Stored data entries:
+++++
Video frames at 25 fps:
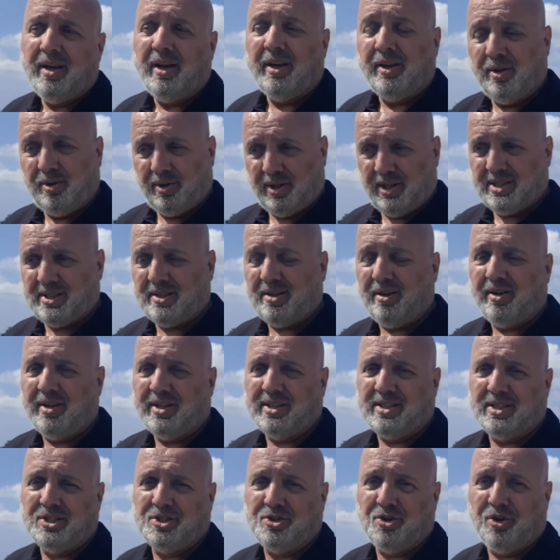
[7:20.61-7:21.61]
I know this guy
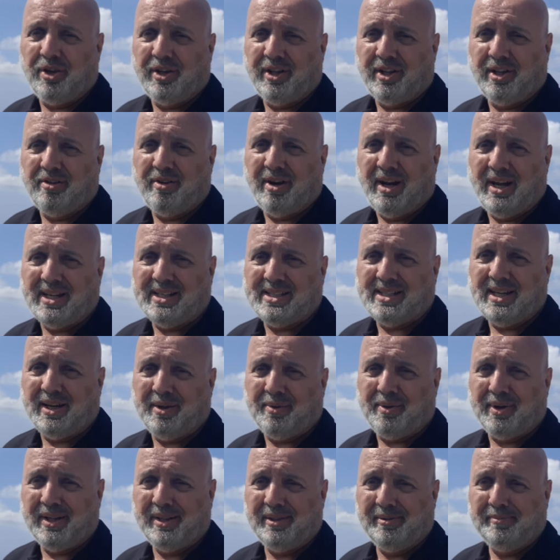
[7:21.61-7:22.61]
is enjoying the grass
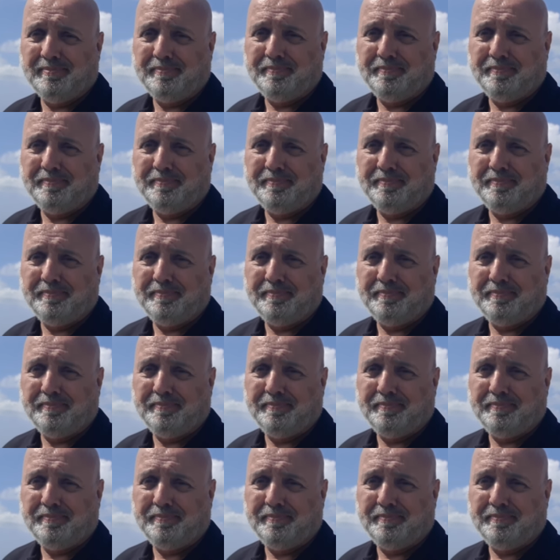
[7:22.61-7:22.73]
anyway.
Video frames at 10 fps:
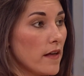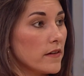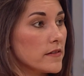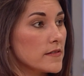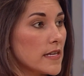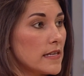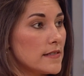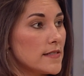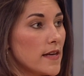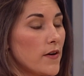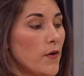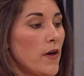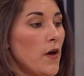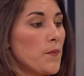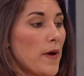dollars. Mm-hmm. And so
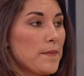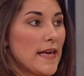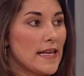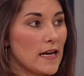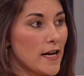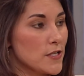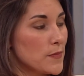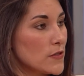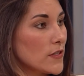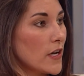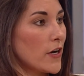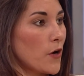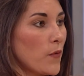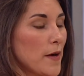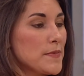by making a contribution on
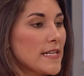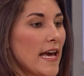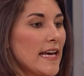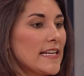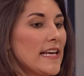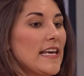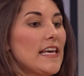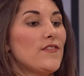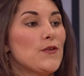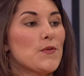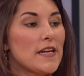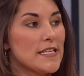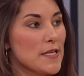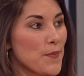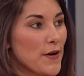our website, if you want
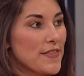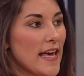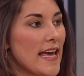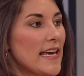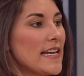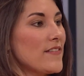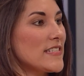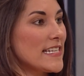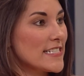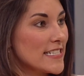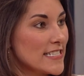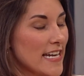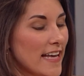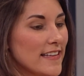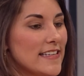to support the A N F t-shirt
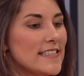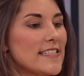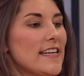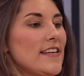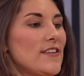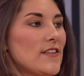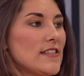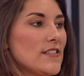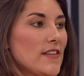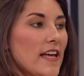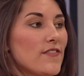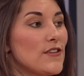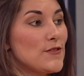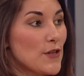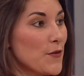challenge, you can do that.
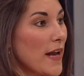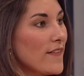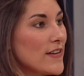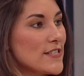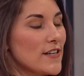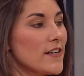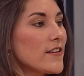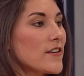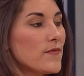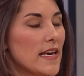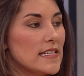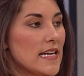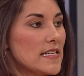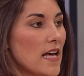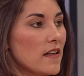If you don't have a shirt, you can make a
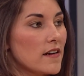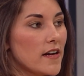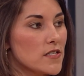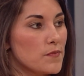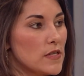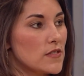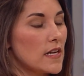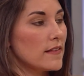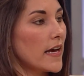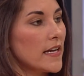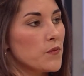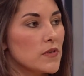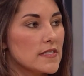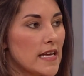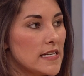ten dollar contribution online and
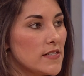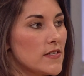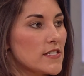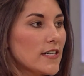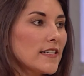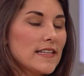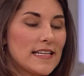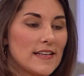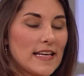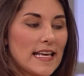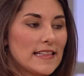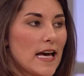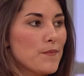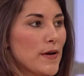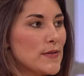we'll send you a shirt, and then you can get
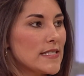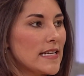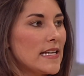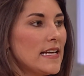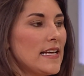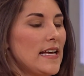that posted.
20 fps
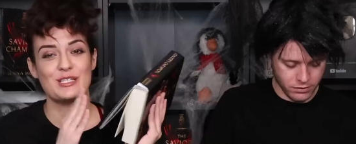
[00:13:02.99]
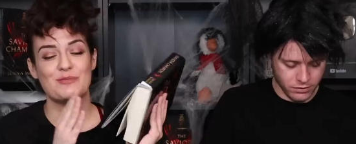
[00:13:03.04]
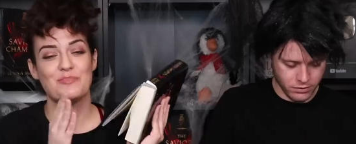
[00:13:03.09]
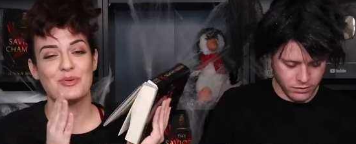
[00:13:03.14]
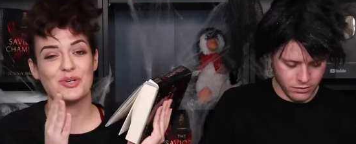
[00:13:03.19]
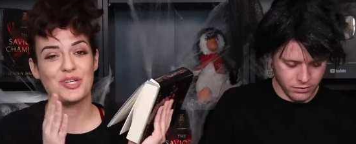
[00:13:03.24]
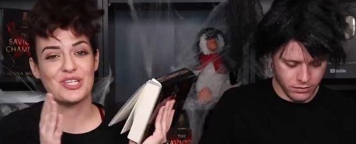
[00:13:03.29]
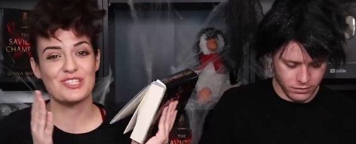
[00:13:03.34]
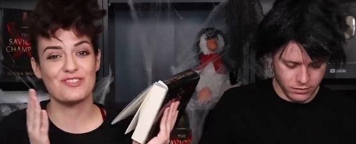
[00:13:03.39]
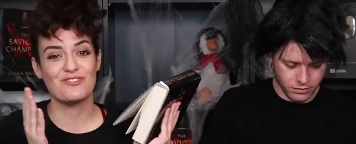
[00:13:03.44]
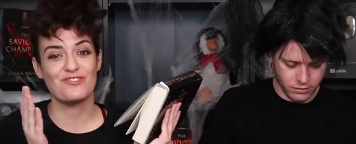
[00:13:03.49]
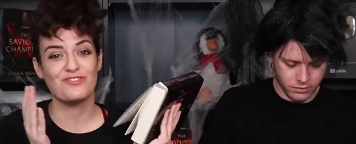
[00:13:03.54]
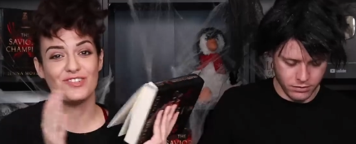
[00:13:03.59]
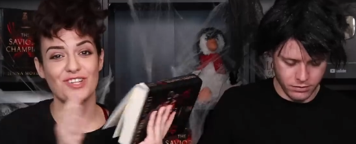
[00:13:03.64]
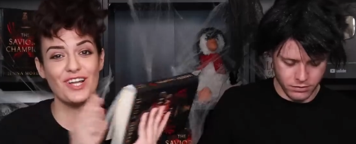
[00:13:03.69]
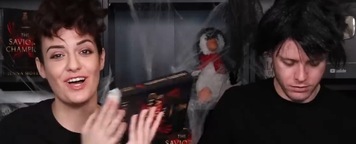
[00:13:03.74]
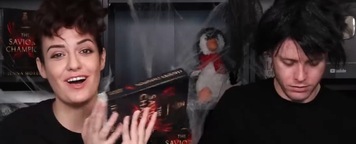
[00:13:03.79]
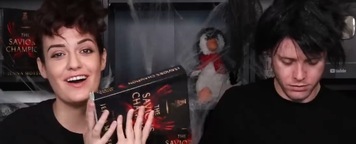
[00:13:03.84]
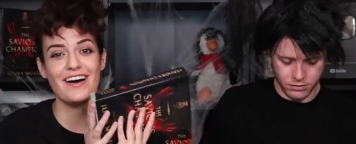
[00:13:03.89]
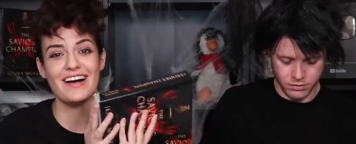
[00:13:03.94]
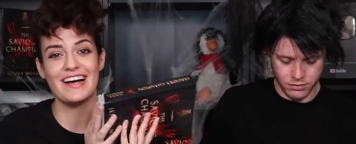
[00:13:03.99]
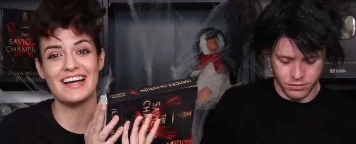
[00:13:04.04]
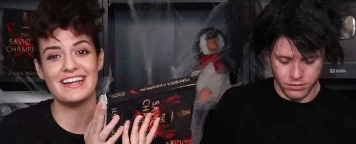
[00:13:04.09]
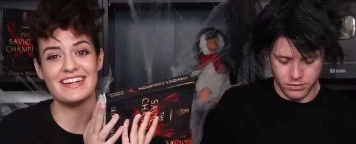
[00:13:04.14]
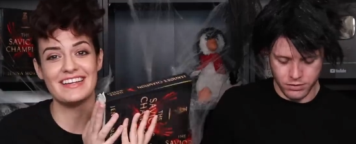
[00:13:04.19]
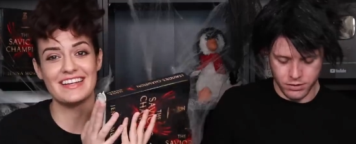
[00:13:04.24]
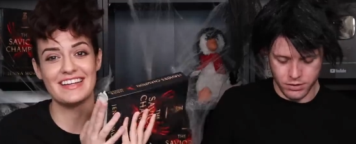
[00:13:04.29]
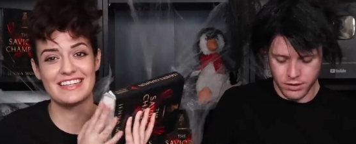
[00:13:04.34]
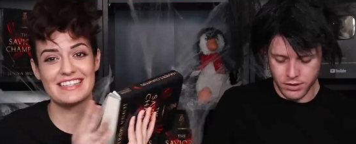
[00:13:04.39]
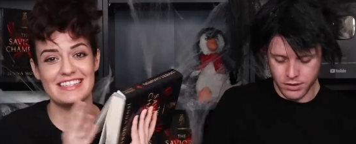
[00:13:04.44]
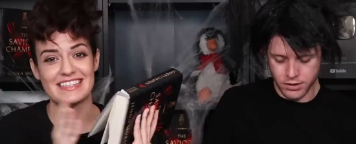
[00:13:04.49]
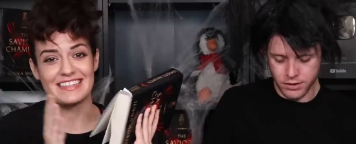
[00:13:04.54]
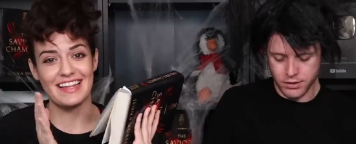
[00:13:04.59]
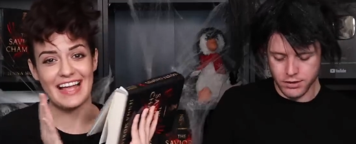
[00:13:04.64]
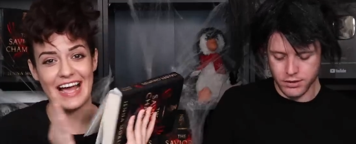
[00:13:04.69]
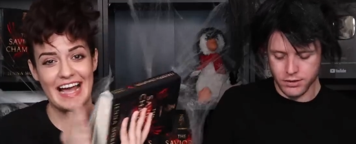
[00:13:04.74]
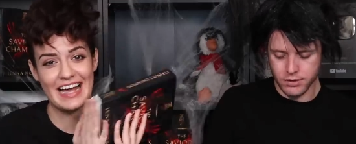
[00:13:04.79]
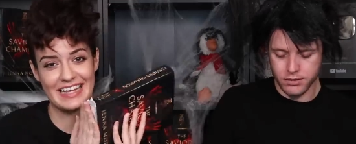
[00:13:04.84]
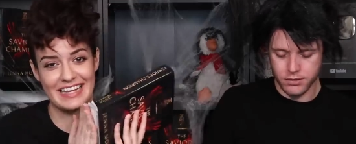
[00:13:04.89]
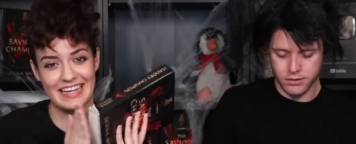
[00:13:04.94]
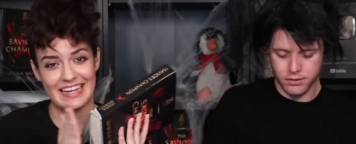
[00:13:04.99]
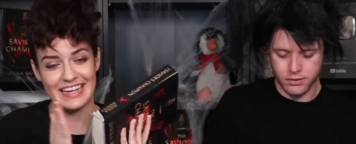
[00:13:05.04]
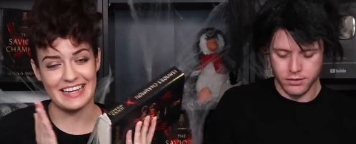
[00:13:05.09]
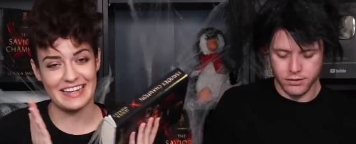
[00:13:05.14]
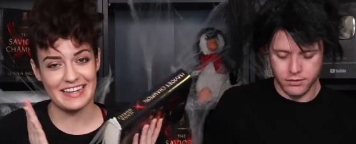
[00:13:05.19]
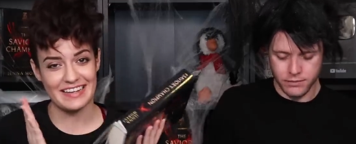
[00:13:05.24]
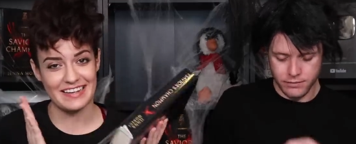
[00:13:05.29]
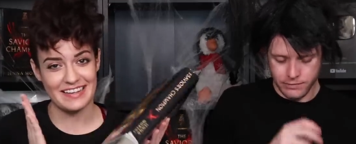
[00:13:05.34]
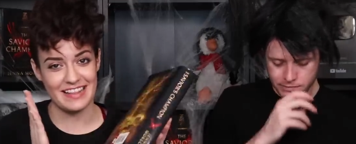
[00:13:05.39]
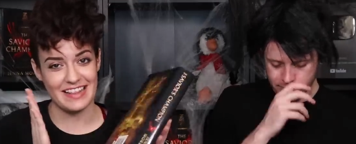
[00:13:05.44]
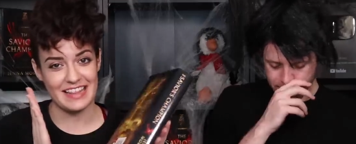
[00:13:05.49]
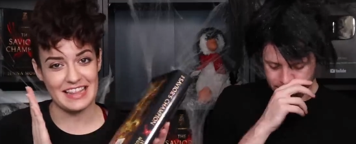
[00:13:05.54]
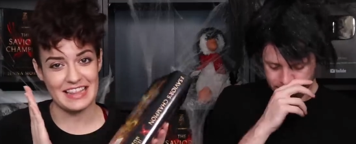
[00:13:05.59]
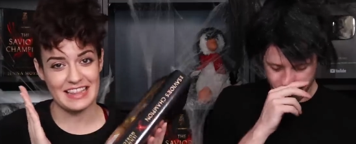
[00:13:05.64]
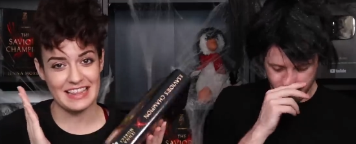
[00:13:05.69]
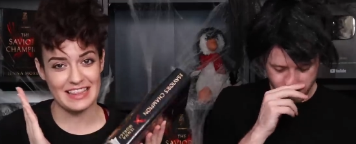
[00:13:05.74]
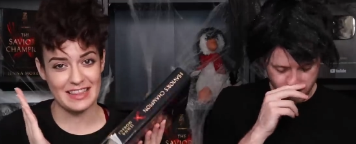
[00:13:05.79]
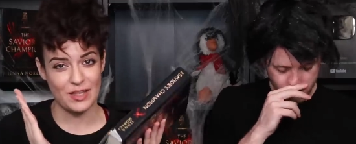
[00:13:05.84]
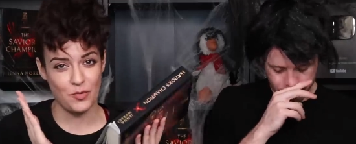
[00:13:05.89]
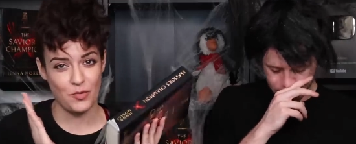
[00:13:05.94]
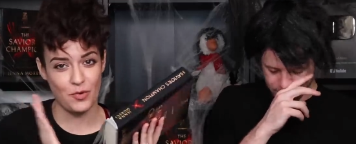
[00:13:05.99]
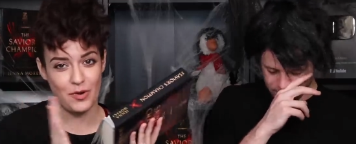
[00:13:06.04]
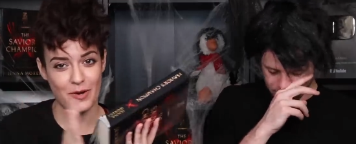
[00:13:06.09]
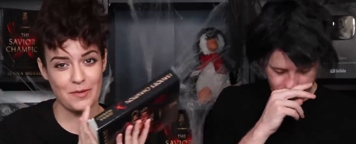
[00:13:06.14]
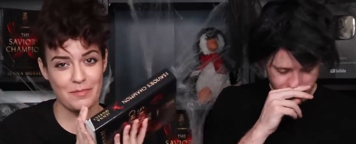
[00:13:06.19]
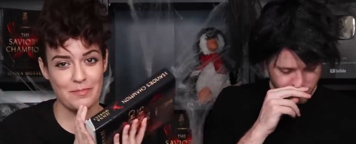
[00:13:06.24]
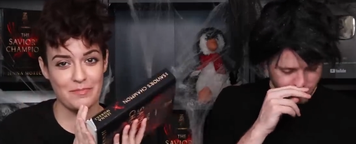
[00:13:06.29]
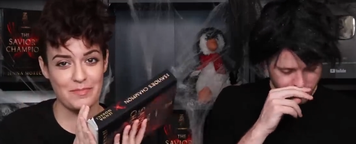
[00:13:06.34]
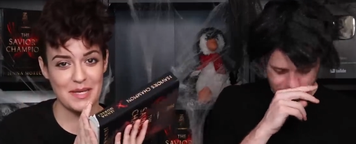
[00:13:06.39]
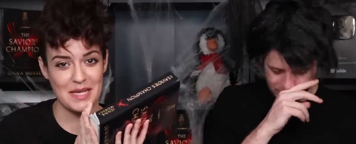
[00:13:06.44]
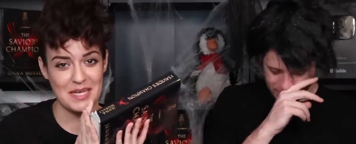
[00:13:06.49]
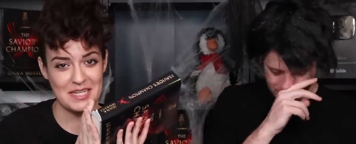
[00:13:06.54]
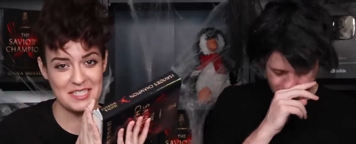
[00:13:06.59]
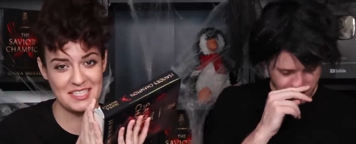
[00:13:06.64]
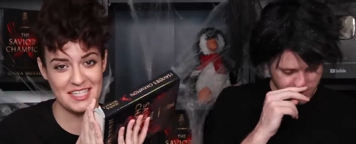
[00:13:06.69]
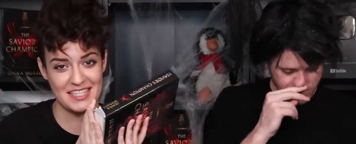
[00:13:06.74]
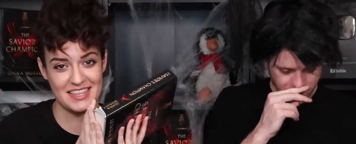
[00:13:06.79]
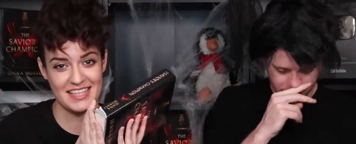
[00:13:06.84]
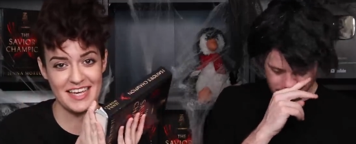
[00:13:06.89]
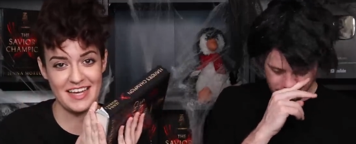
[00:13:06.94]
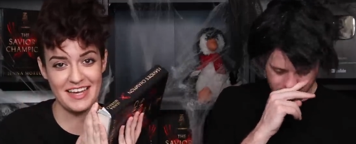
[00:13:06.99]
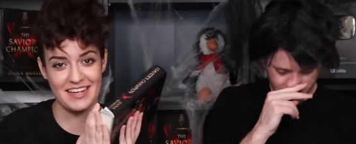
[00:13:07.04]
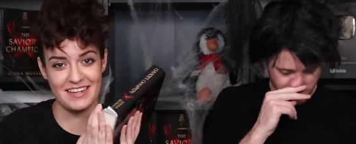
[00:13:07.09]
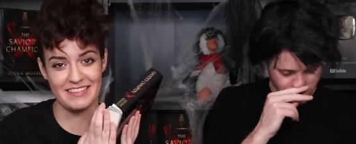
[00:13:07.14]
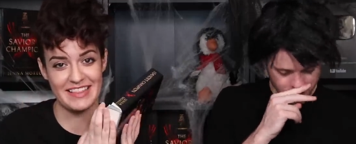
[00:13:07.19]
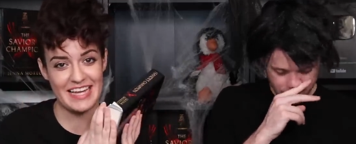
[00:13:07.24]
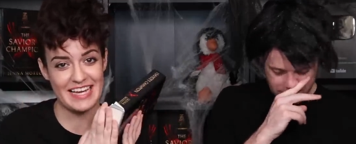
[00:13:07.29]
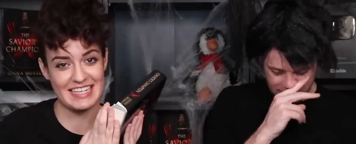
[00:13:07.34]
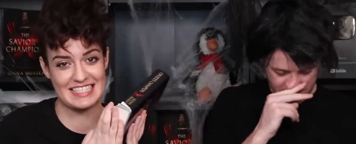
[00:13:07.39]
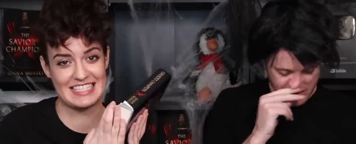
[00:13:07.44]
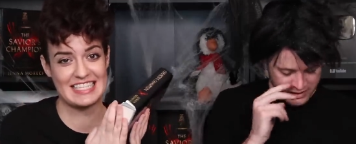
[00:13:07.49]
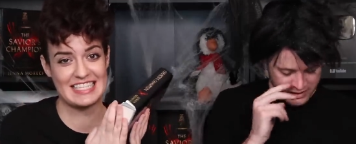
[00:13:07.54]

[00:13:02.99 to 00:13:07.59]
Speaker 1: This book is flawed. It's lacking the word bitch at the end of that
+++++
- **TASK INSTRUCTIONS**: Write out a verbatim copy of the lines from the line that contains "[00:13:06.79]" through the end of the entries above; pictures are not copied.

- **WRITTEN RESPONSE**:
[00:13:06.79]
[00:13:06.84]
[00:13:06.89]
[00:13:06.94]
[00:13:06.99]
[00:13:07.04]
[00:13:07.09]
[00:13:07.14]
[00:13:07.19]
[00:13:07.24]
[00:13:07.29]
[00:13:07.34]
[00:13:07.39]
[00:13:07.44]
[00:13:07.49]
[00:13:07.54]

[00:13:02.99 to 00:13:07.59]
Speaker 1: This book is flawed. It's lacking the word bitch at the end of that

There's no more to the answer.